Best practice for continuous, repeated searches and storing of results

msbt · April 25, 2019, 9:29am

Hi there!
I’ve been trying out kantu for quite a while now and I’m almost where I want to be. This is what I want to do:

Visit a website
Login (sometimes tricky because it has a recaptcha, partly solved after logging in to google before, worst case would be a manual interaction at this point to proceed)
Visit another page, toggle a radio button, trigger a search button
Grab headlines of the search results and write them into a csv
Notify me if any of the headlines changed/new ones arrived
Wait a few minutes and repeat steps 3-5

I just ran the macro after a few days and to my surprise it just worked the first time, but I can’t imagine it to be the best way to do that.
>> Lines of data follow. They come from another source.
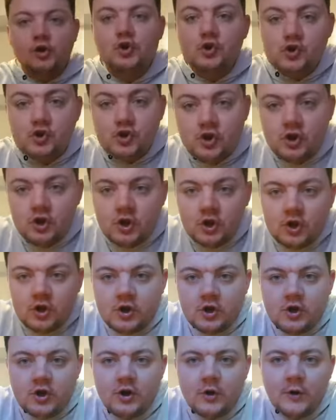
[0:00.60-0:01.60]

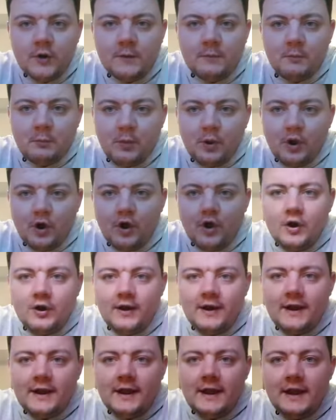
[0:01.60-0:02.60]
Good
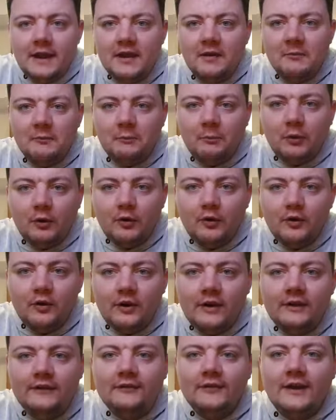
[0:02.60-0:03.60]
morning,
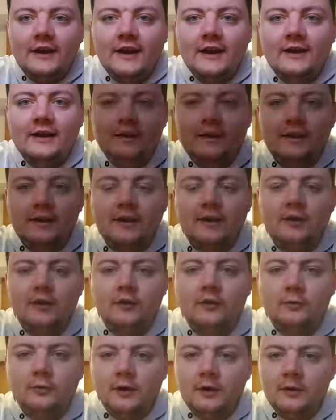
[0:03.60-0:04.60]
boys and
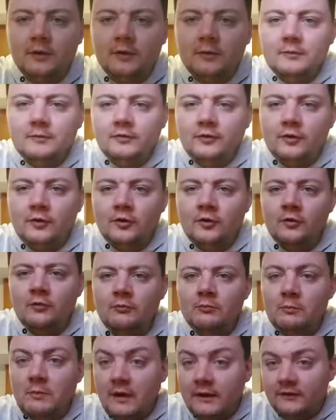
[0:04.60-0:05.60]
girls. Welcome to
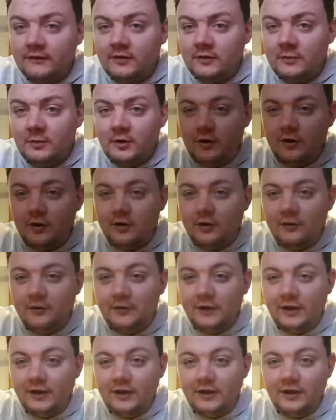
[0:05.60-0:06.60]
Masterball
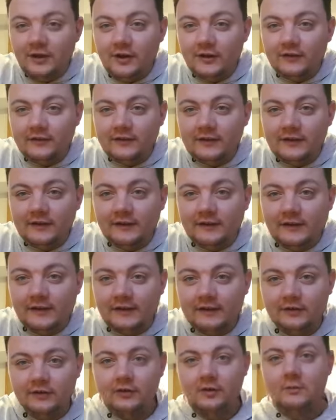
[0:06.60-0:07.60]
United
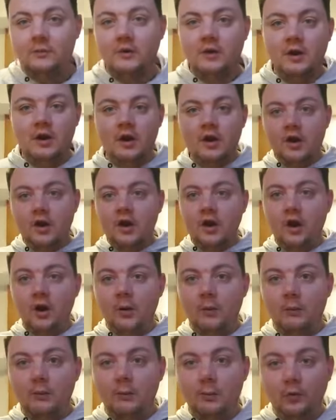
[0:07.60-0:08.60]
Kingdom.
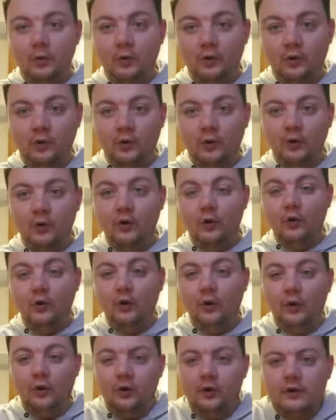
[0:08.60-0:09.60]

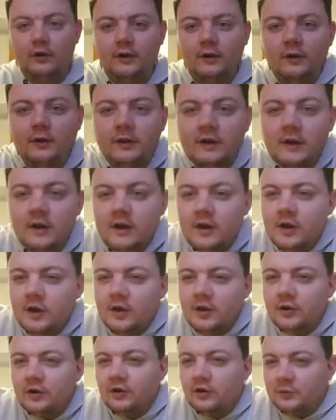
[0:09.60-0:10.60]
Mork.
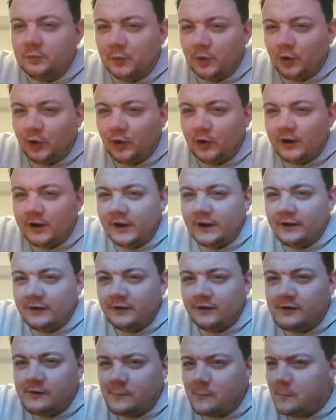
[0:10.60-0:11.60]
Good
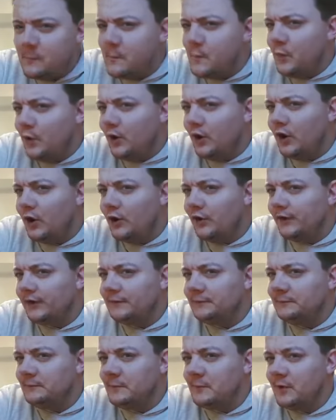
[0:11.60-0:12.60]
morning. More
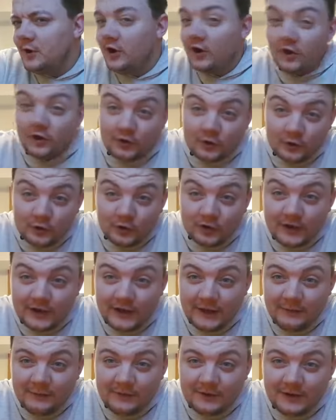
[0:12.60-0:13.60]
like good
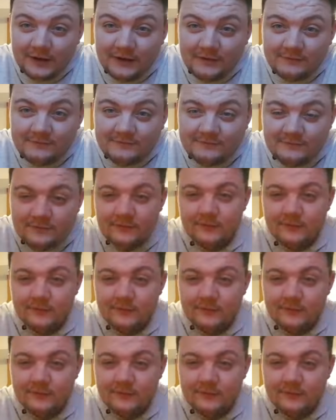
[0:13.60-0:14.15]
evening.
Either way, my current issues/questions are:

It’s no loop yet, how can I keep the browser open and run the script on a schedule every few minutes (only during business hours)?
Step 5 will be handled by a python script which checks the content of the saved csv file and deletes everything but the last line (thanks to storage mode), is there an internal way to compare lines and do something if they don’t match?
Right now I’m scraping the headlines with a loopcounter, which doesn’t seem to be the greatest idea, is there a way to just grab all elements with class xyz?
Sometimes the session is being closed and I need to relogin, I tried using a gotoIf, would appreciate if someone could check if that’s a decent solution.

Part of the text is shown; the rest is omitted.